__Work instruction__:
A verbatim reproduction of the following listing is required; omit the pictures.

== Segment start ==

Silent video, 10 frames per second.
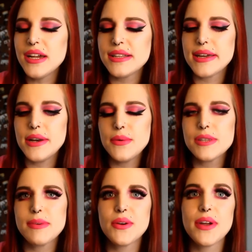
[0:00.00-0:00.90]
because I know
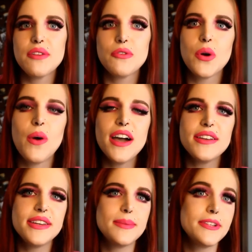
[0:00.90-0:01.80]
it's been around for a
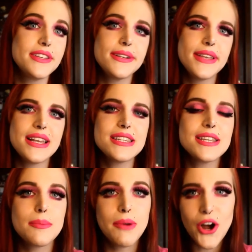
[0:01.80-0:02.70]
while and I'm a little late
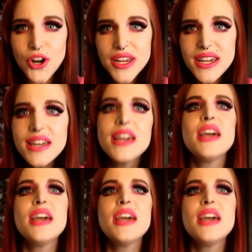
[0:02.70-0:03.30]
to the party.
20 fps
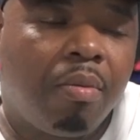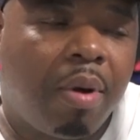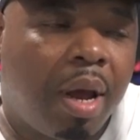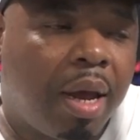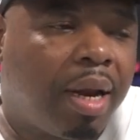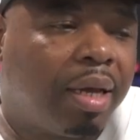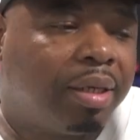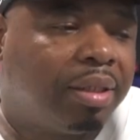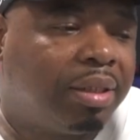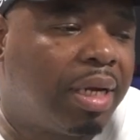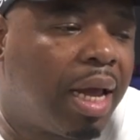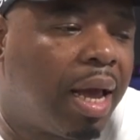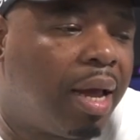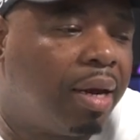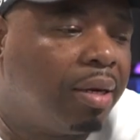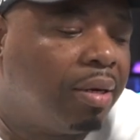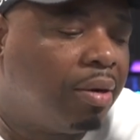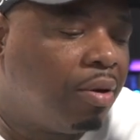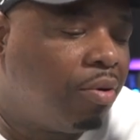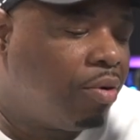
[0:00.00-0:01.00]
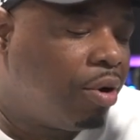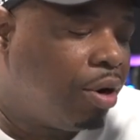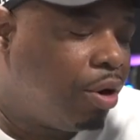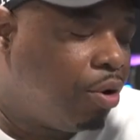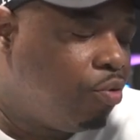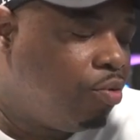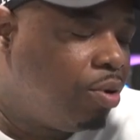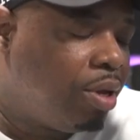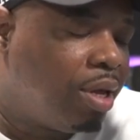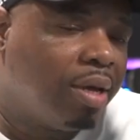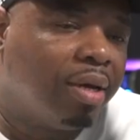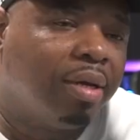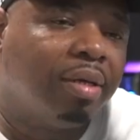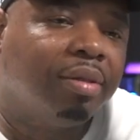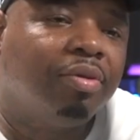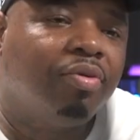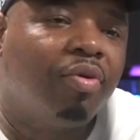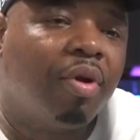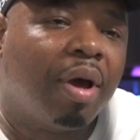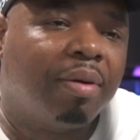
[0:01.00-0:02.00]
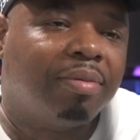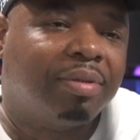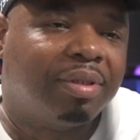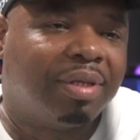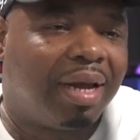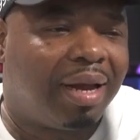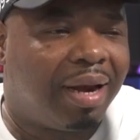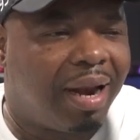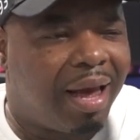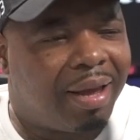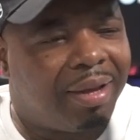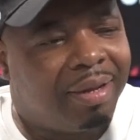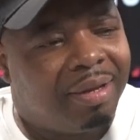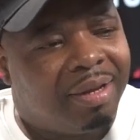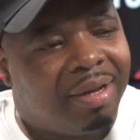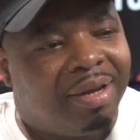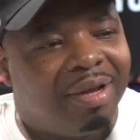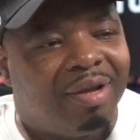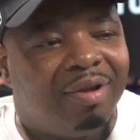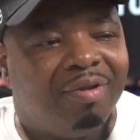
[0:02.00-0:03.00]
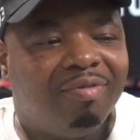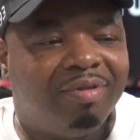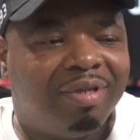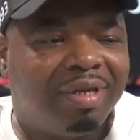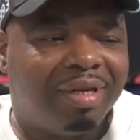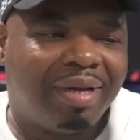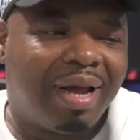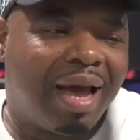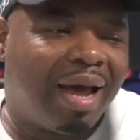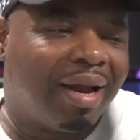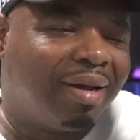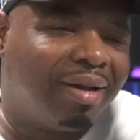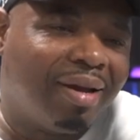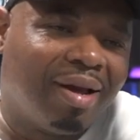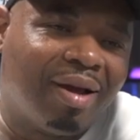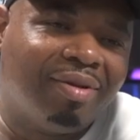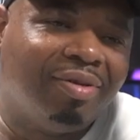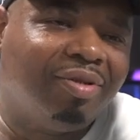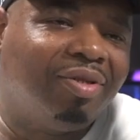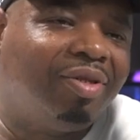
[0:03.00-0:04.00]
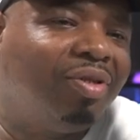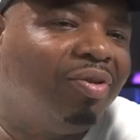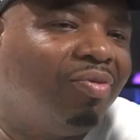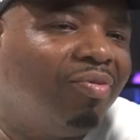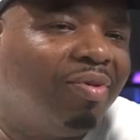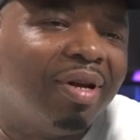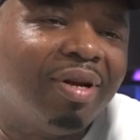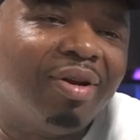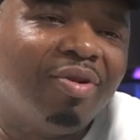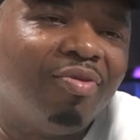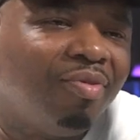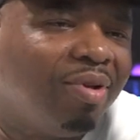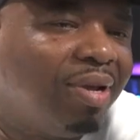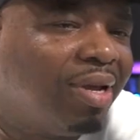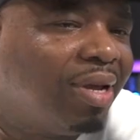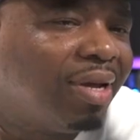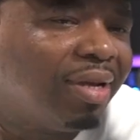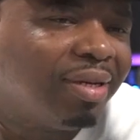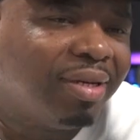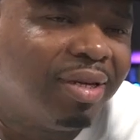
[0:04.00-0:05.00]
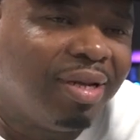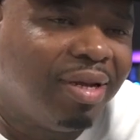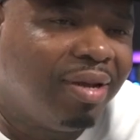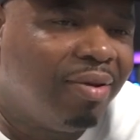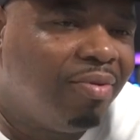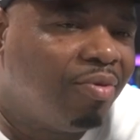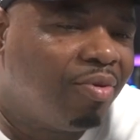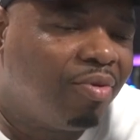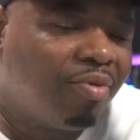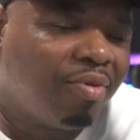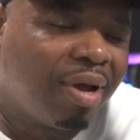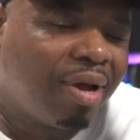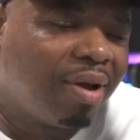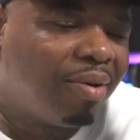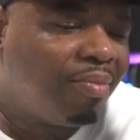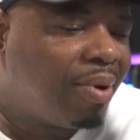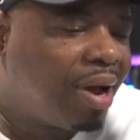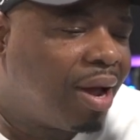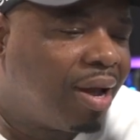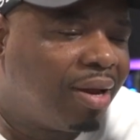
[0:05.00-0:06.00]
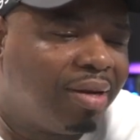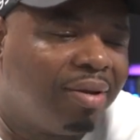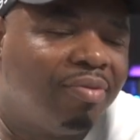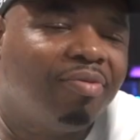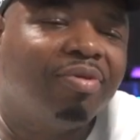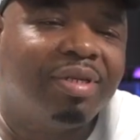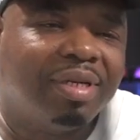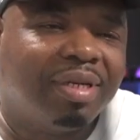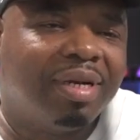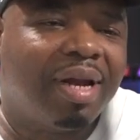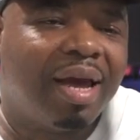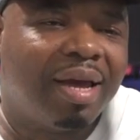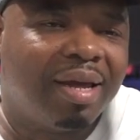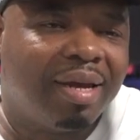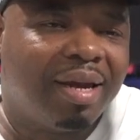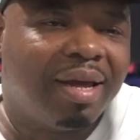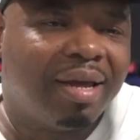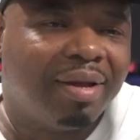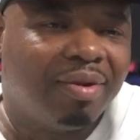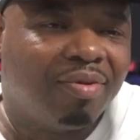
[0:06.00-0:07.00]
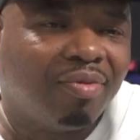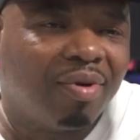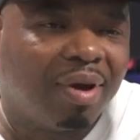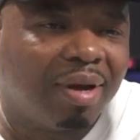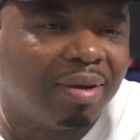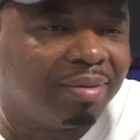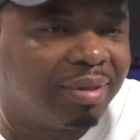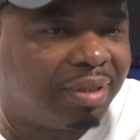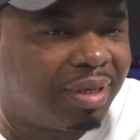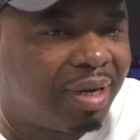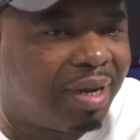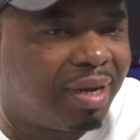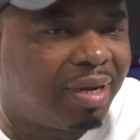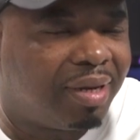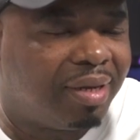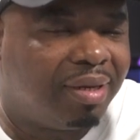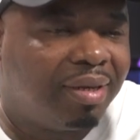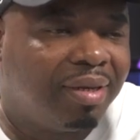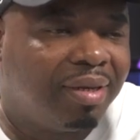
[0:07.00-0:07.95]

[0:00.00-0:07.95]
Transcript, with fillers: Right, I shot it during New Year's, you know what I'm oh, saying? okay. Like, you just got a gun shooting in New Year's Eve, you know, everybody. It was just like that, you know right. what I'm saying?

== Segment end ==

__Output for this task__:
Silent video, 10 frames per second.
[0:00.00-0:00.90]
because I know
[0:00.90-0:01.80]
it's been around for a
[0:01.80-0:02.70]
while and I'm a little late
[0:02.70-0:03.30]
to the party.
20 fps
[0:00.00-0:01.00]
[0:01.00-0:02.00]
[0:02.00-0:03.00]
[0:03.00-0:04.00]
[0:04.00-0:05.00]
[0:05.00-0:06.00]
[0:06.00-0:07.00]
[0:07.00-0:07.95]

[0:00.00-0:07.95]
Transcript, with fillers: Right, I shot it during New Year's, you know what I'm oh, saying? okay. Like, you just got a gun shooting in New Year's Eve, you know, everybody. It was just like that, you know right. what I'm saying?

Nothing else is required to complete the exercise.